The water, acrid and tinged green, flows over wavering tongues of algae as pink and lurid as antique marital aids. It is so bitter that its taste pollutes the memory: one can never again think of the forested hillside without a recoiling sense of injury to the throat.


Calcutta, West Bengal


As a muzzein calls the morning prayer, a crow flaps overhead screaming. Behind a high wall topped with fangs of broken glass, on a lawn as smooth as a carpet, a sadhu pours a diamond pure stream of water over his shaven head.

Calcutta, Oregon: Past


A plume of tropical water, scented and warm as mother-milk, rides a Pacific current and eddies into a bay between cliffs, where a short valley receives the attendant breeze with a forest of buttressed trees hung with orchids. At sunset, lotus petals fill the air like snow. In the night, the offshore flow carries them out to sea.

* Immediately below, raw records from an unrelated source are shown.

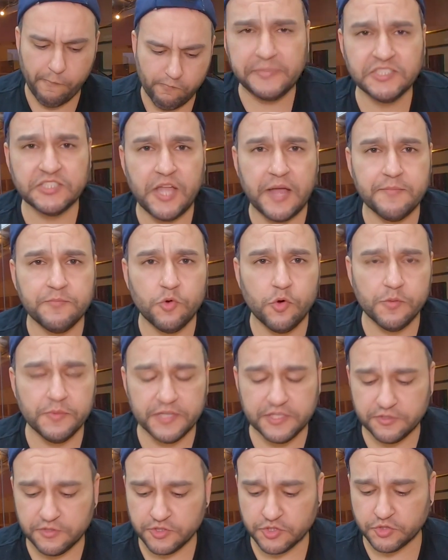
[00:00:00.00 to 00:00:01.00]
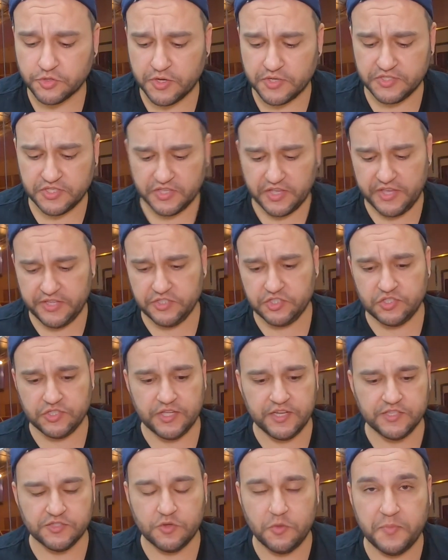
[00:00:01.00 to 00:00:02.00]
Mas tá boa, bem gostosa,
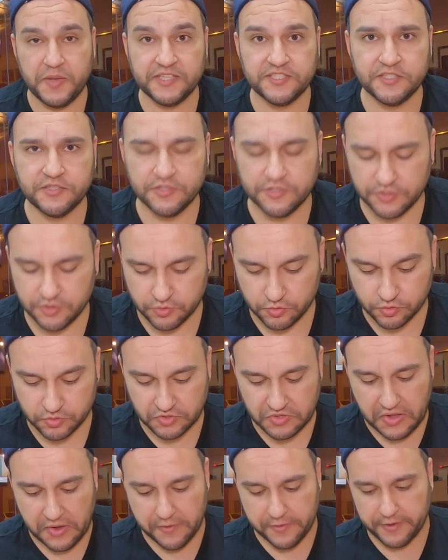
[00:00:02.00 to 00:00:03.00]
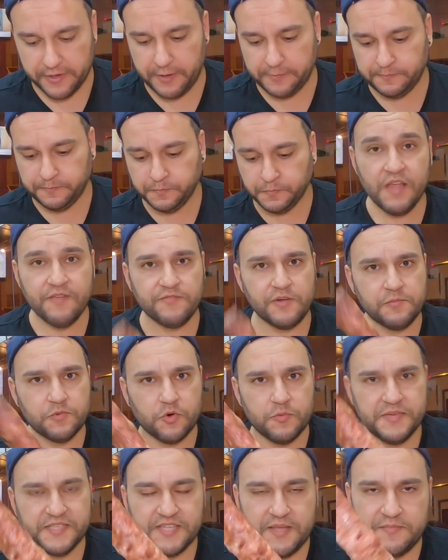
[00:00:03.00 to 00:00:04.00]
quentinha. Eles vão passando aqui tudo na hora. Vamos
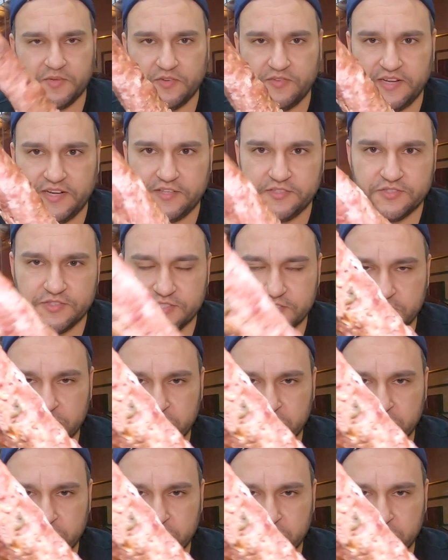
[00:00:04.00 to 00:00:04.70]
começar a provar nossos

< The pioneer families of Calcutta pushed across the continent, lost livestock, lost babies, hardened their wills and kept going, until at last they looked into a valley with no further west: They stood together like a bas-relief above the forest and felt the humid breath of the ocean. They went down without sending word where they'd gone.

The truth never got out; they became known as the Lost Wagon Train, perhaps slaughtered by Indians or frozen in an icefield, no trace ever found. A monument to the missing party stands by a river in Wyoming.


Calcutta, Oregon: Problem


Mermaids gather in shoals just beyond the breakers and sing, their voices deep as caves. The touch of their mucilagenous hands can heal leprosy: It restores sensation, rebuilds sloughed-off skin, uncurls clawed fingers -- it does everything but regenerate lost limbs.

Lepers come to Calcutta from around the world to feel the mermaids' touch. They congregate on the beach to wait for tides that will carry them out to deep water. Many drown at the moment of their healing, dragged under by riptides when joy makes them weak and incautious.

Their bodies, strangely mutilated of course, drift north and wash ashore, where they've been cataloged as victims of a serial murderer who haunts the dreams of everyone west of the Cascades. The mystery remains unsolved, but clues accumulate. The authorities are closing in.


Calcutta, Oregon: People


They expected to struggle, to grow hard and bent in the wind. But life is easy: their kitchen gardens grow sweet, heavy fruits like mango and durian; the ocean brings the flotsam of pagodas wrecked in typhoons: hardwood beams gilded thick and studded with jewels. Winter is nothing more than a graying of the sky and a rising of the surf.

Sometimes they climb to the top of the headlands, walk over the spiky grass into the wind, look out to the pewter-colored water beyond their bay, and wonder what God has done to them.


Calcutta, West Bengal


A caste of sweeper-women patrol the floors of office buildings and hospitals, brushing aside dirt almost as it falls with hand brooms, bent at the waist, never showing their faces as they move from doorway to doorway like the ghosts of children -- yet they wear saris a shade of blue as deep as a clear sky at twilight -- three degrees from black, yet suffused with light that strikes the eye like the smell of cinnamon. It is a blue that washes beyond the visible, that one could eat like pudding, that pulses like a living heart.